A senior Indian Air Force official on Monday seemed to back Prime Minister Narendra Modi’s claim that clouds could help fighter jets evade detection by Pakistani radars during the operation.

In an interview to News Nation on May 11, Narendra Modi had claimed that he gave the Indian Air Force the green signal to proceed with airstrikes in Pakistan’s Balakot area on February 26 despite bad weather because “the clouds could actually help our planes escape the radars”. Opposition parties had mocked the prime minister’s remarks.

Air Marshal Raghunath Nambiar, commanding-in-chief of Western Air Command, said clouds do prevent radars from detecting accurately. “That is true up to some effect that very strong clouds and very strong convective conditions in clouds prevent the radar from detecting very accurately,” he said, according to ANI.


Nambiar’s statement came days after Army Staff General Bipin Rawat reportedly said that sometimes certain radars could not see through clouds. “There are various kinds of radars working with different technologies,” PTI quoted Rawat as saying on Sunday. “Some have the capacity to see through, some don’t have the capacity to see through. Some kinds of radar cannot see through clouds because of the manner in which it is operating. Sometimes we can, sometimes we can’t.”

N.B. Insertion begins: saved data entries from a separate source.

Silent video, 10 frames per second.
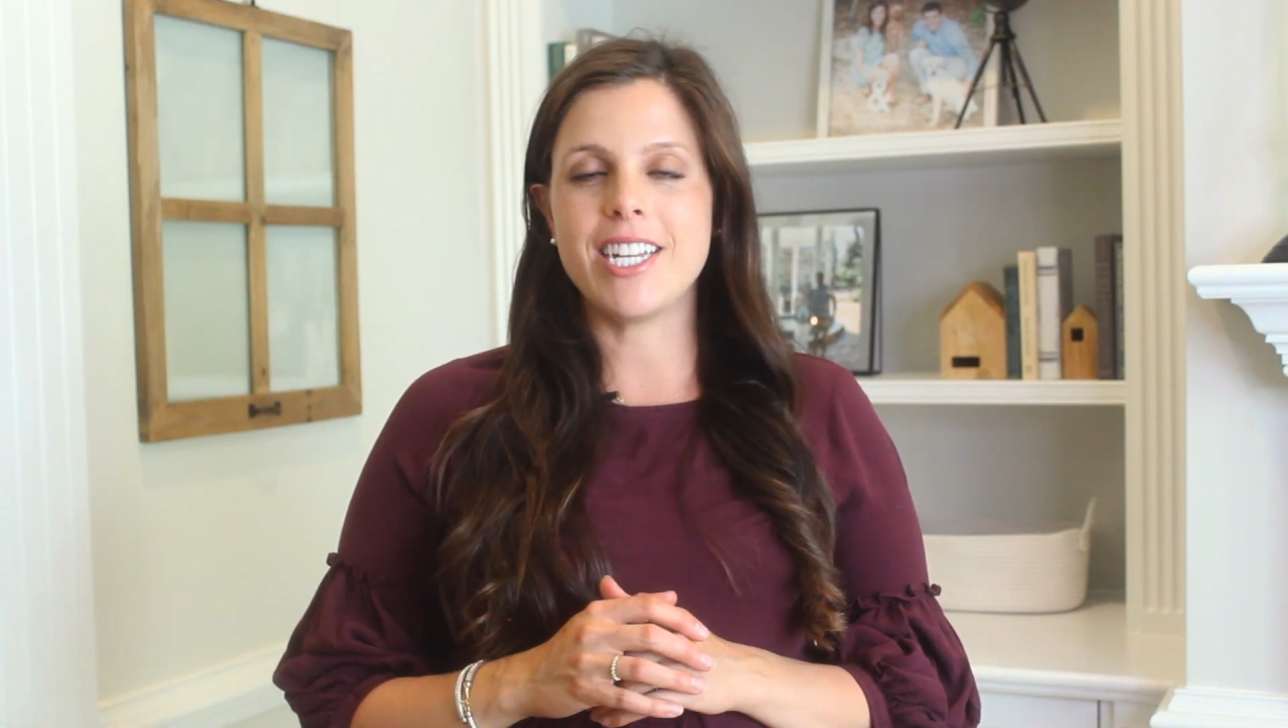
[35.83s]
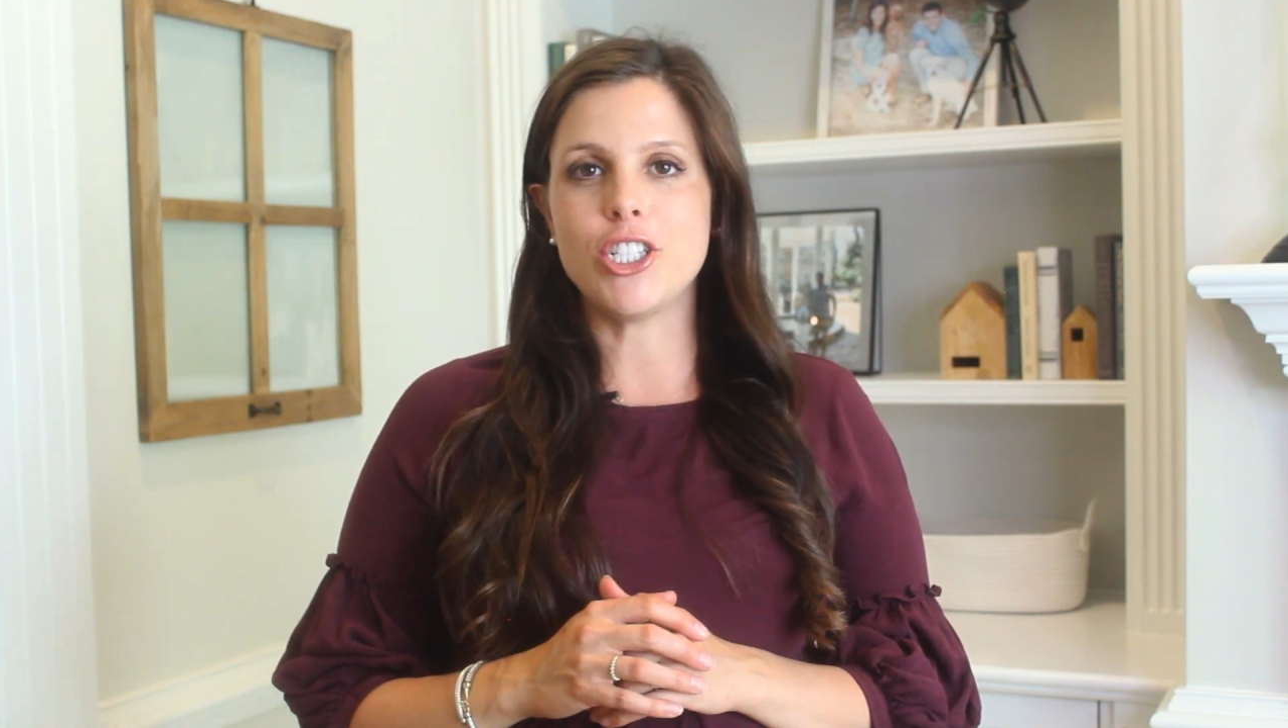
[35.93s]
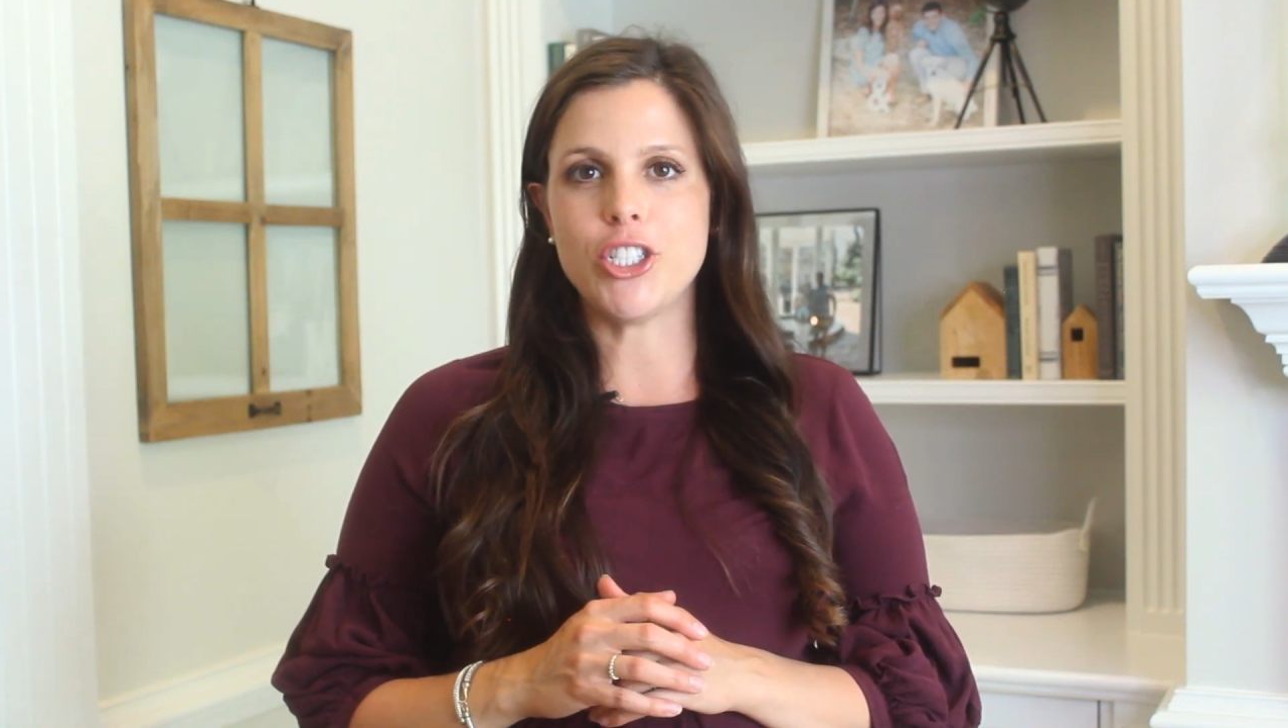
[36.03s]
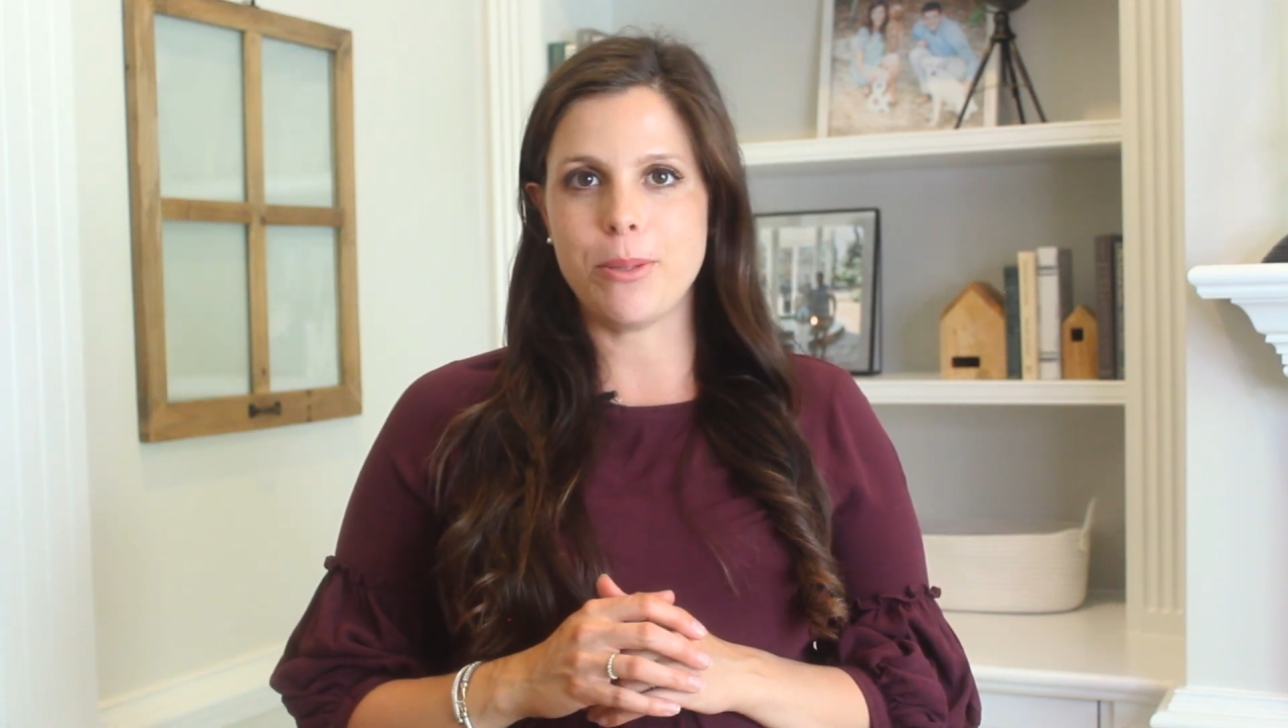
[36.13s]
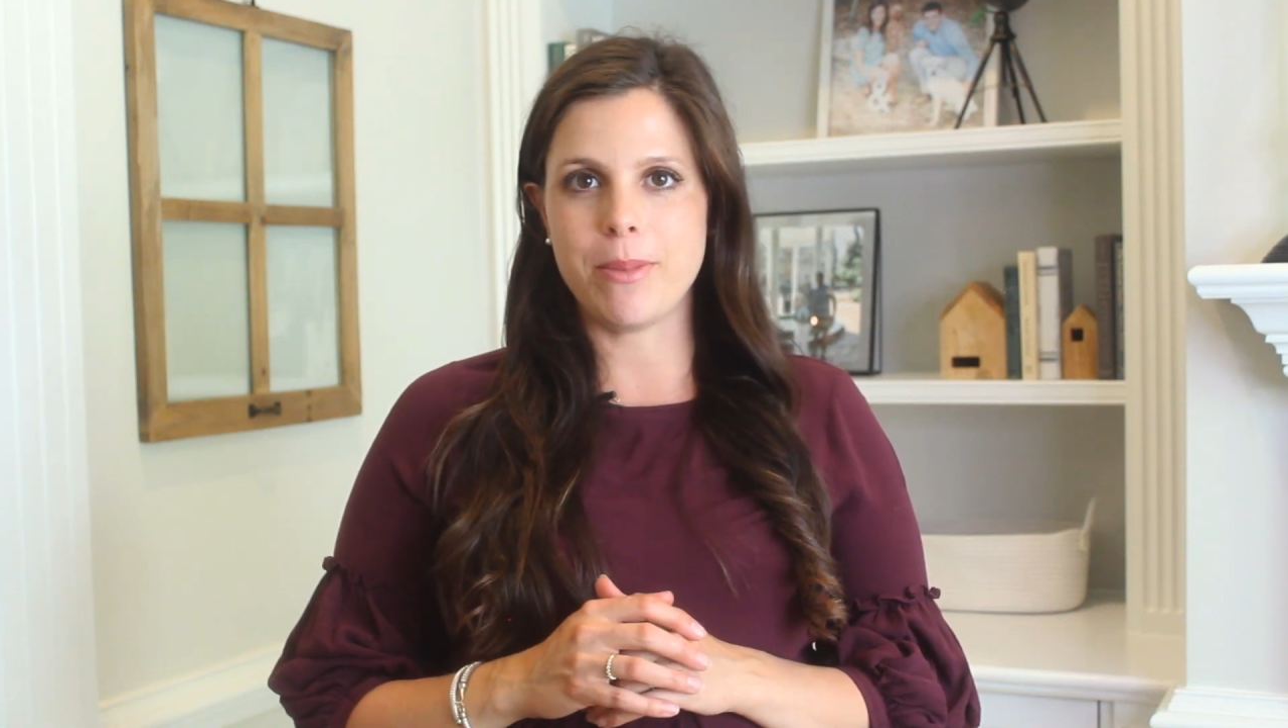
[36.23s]

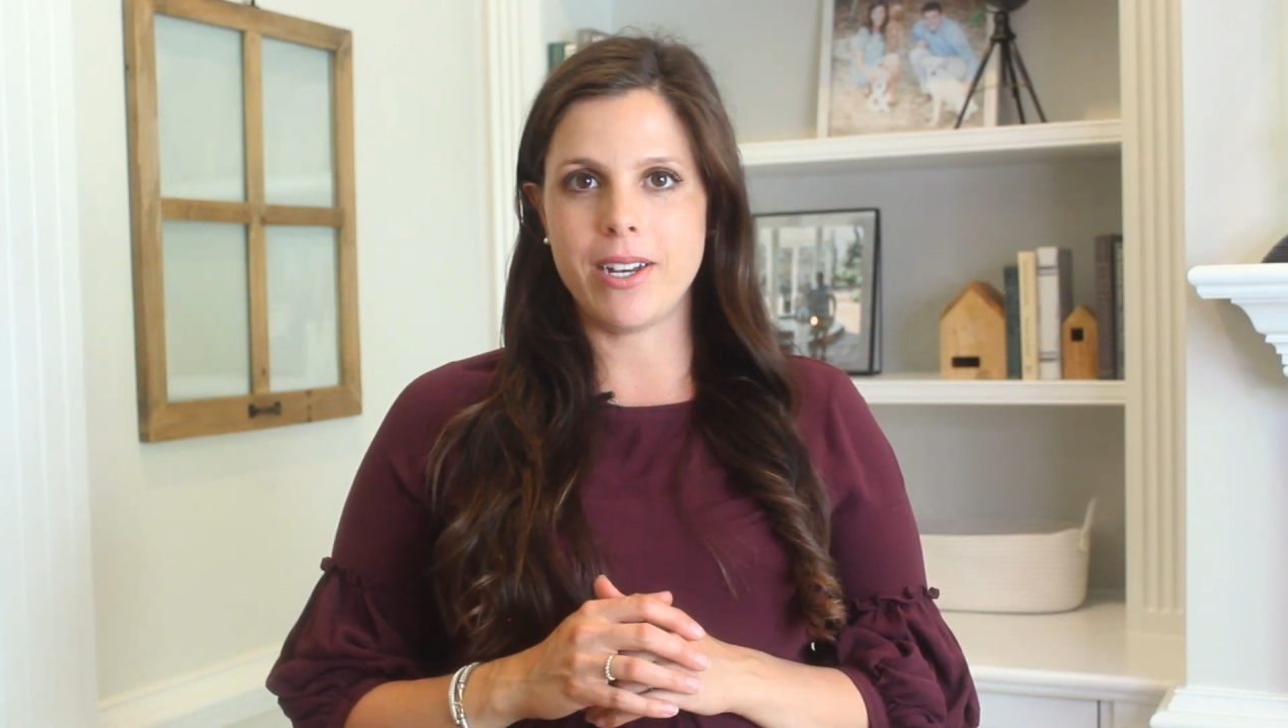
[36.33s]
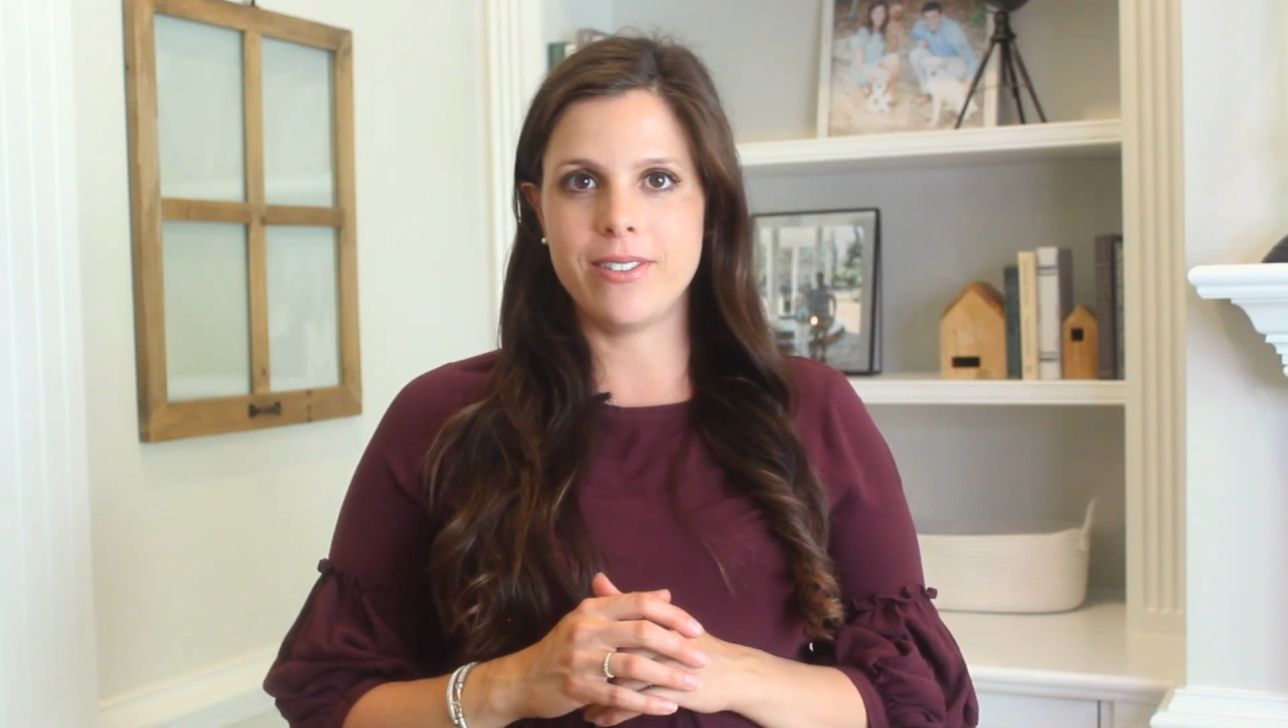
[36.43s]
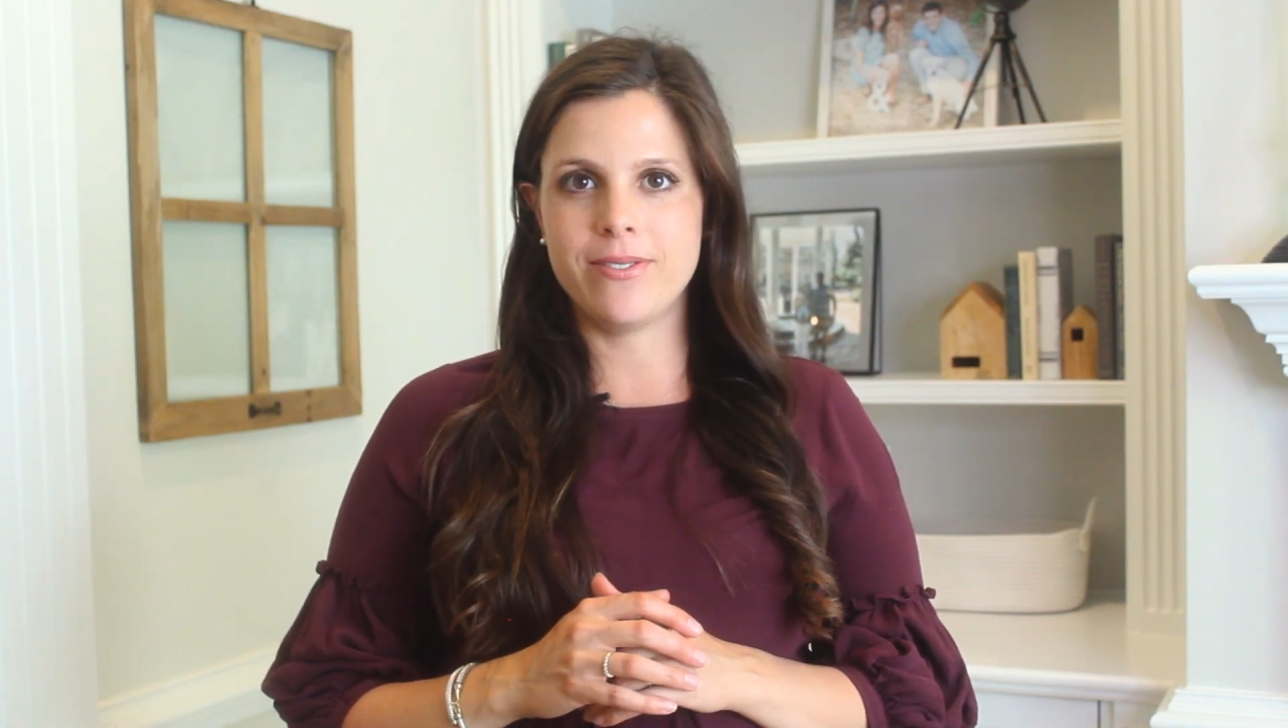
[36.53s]
in Gmail.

The prime minister had claimed to have used his “raw wisdom” to dispel the doubts of defence experts who planned the mission. “I am surprised that the country’s pundits who abuse me never figured this out,” he had told the news channel.

However, as many experts had noted on social media, Modi’s observation had no scientific basis. Radar technology uses radio waves to detect objects that may be obscured by fog. So, the clouds over region on Balakot would not have given Indian fighter jets any advantage.

The airstrikes – described by the Indian government as a “non-military preemptive action” – were conducted on February 26, 12 days after a terror attack in the Pulwama district of Jammu and Kashmir killed 40 personnel of the Central Reserve Police Force. The Jaish-e-Mohammed group, whose leaders are based in Pakistan, had claimed responsibility for the attack.